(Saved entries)
- Opening Delimiter -

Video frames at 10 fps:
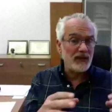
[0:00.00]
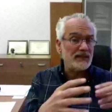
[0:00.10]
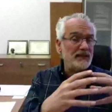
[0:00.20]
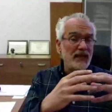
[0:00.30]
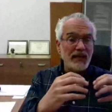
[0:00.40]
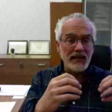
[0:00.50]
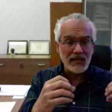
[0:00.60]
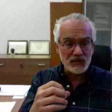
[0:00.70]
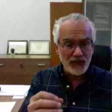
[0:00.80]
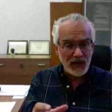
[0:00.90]
It
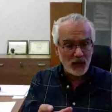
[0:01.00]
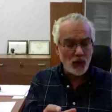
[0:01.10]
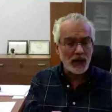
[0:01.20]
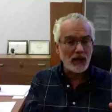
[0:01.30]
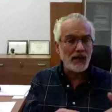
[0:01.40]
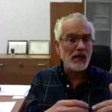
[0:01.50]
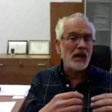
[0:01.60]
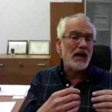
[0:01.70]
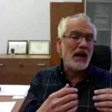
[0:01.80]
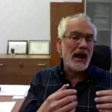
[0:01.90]
degrades very quickly
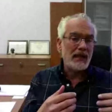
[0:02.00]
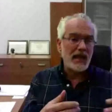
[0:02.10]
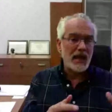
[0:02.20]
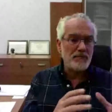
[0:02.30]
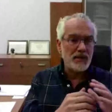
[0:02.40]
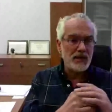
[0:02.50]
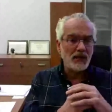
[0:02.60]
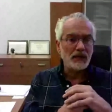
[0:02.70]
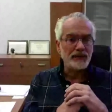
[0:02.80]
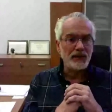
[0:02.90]
and can be
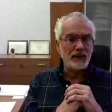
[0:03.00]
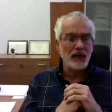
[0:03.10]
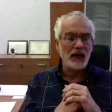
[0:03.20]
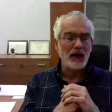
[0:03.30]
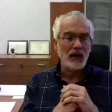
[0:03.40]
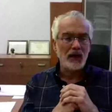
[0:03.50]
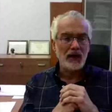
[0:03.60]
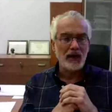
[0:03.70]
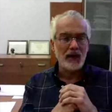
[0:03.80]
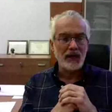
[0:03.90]
gotten
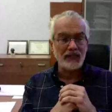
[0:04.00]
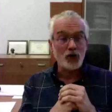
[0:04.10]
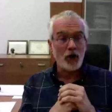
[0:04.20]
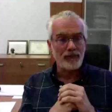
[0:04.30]
rid of.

- Closing Delimiter -

## WHAT THE EXERCISE ASKS
All records above should be duplicated exactly, with the pictures omitted.

## RESPONSE TO THE TASK
Video frames at 10 fps:
[0:00.00]
[0:00.10]
[0:00.20]
[0:00.30]
[0:00.40]
[0:00.50]
[0:00.60]
[0:00.70]
[0:00.80]
[0:00.90]
It
[0:01.00]
[0:01.10]
[0:01.20]
[0:01.30]
[0:01.40]
[0:01.50]
[0:01.60]
[0:01.70]
[0:01.80]
[0:01.90]
degrades very quickly
[0:02.00]
[0:02.10]
[0:02.20]
[0:02.30]
[0:02.40]
[0:02.50]
[0:02.60]
[0:02.70]
[0:02.80]
[0:02.90]
and can be
[0:03.00]
[0:03.10]
[0:03.20]
[0:03.30]
[0:03.40]
[0:03.50]
[0:03.60]
[0:03.70]
[0:03.80]
[0:03.90]
gotten
[0:04.00]
[0:04.10]
[0:04.20]
[0:04.30]
rid of.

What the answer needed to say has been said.